[Records supplied — start]

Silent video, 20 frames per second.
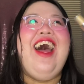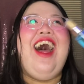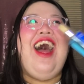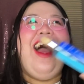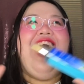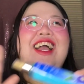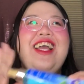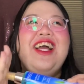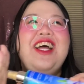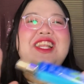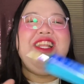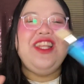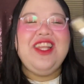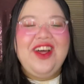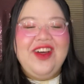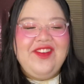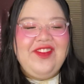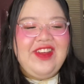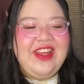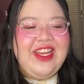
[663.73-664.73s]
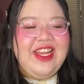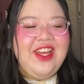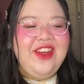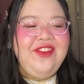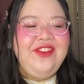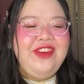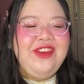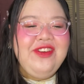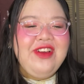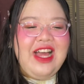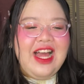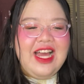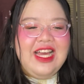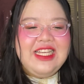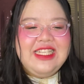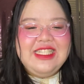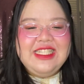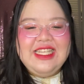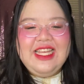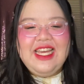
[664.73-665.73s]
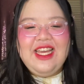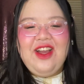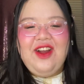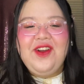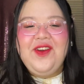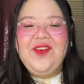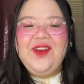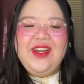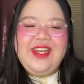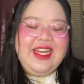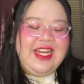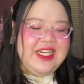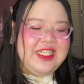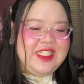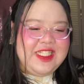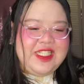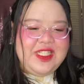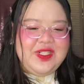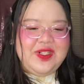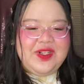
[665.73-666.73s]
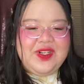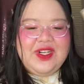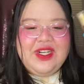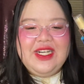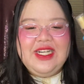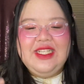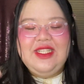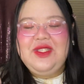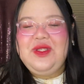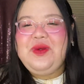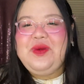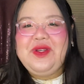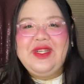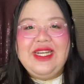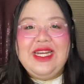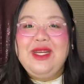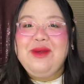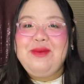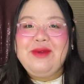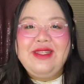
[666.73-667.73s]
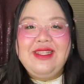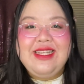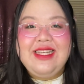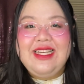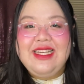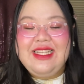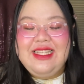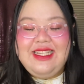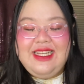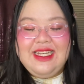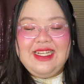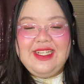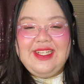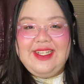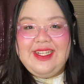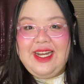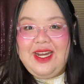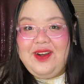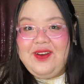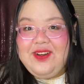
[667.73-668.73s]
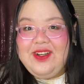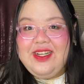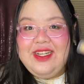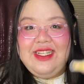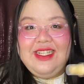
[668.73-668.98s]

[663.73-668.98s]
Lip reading: I love it. If you guys like are running out the door and you weren't able to take a shower,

[Records supplied — finish]

#### Exercise directions:
Set down all the entries above verbatim, and include none of the pictures.

#### Problem solution:
Silent video, 20 frames per second.
[663.73-664.73s]
[664.73-665.73s]
[665.73-666.73s]
[666.73-667.73s]
[667.73-668.73s]
[668.73-668.98s]

[663.73-668.98s]
Lip reading: I love it. If you guys like are running out the door and you weren't able to take a shower,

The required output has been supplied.